Exercise instructions: Please reproduce the records exactly, leaving out any pictures.

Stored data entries
┄┄┄┄┄┄┄┄┄┄┄┄┄┄┄┄┄┄┄┄

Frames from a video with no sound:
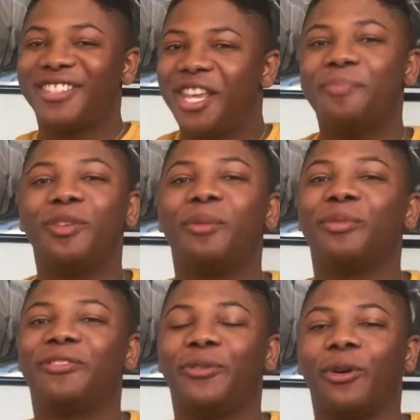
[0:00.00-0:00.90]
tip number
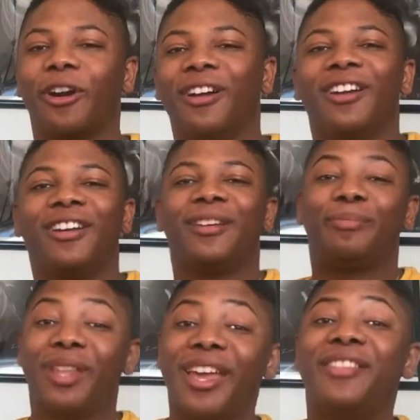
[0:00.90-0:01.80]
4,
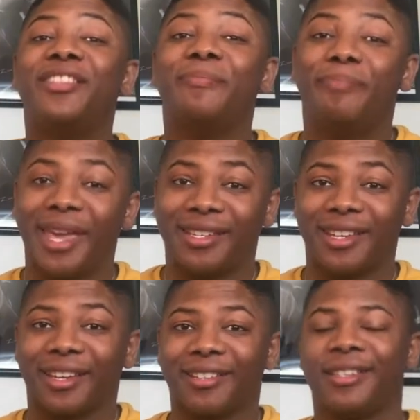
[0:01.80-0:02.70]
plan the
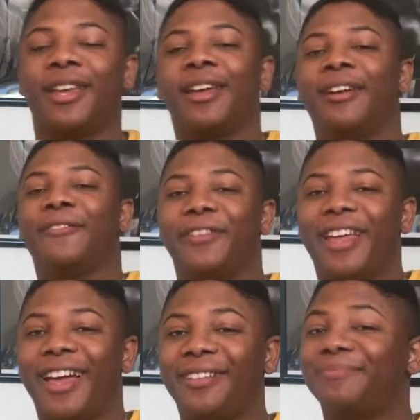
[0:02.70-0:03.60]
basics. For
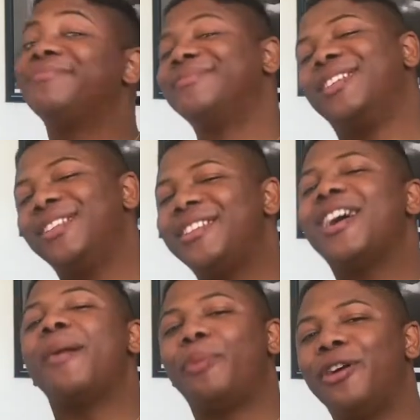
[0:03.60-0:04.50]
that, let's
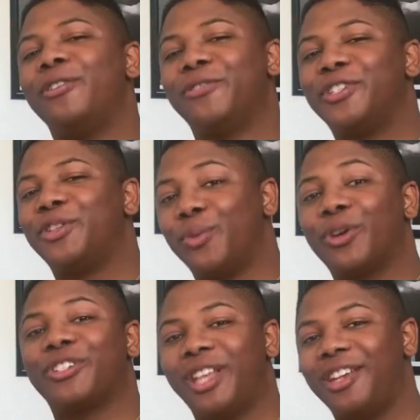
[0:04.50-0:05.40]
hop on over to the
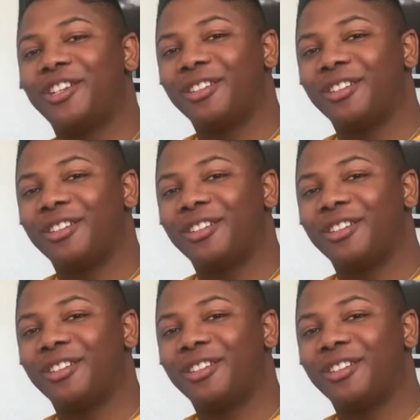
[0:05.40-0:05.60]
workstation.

┄┄┄┄┄┄┄┄┄┄┄┄┄┄┄┄┄┄┄┄

Solution to the exercise:
Frames from a video with no sound:
[0:00.00-0:00.90]
tip number
[0:00.90-0:01.80]
4,
[0:01.80-0:02.70]
plan the
[0:02.70-0:03.60]
basics. For
[0:03.60-0:04.50]
that, let's
[0:04.50-0:05.40]
hop on over to the
[0:05.40-0:05.60]
workstation.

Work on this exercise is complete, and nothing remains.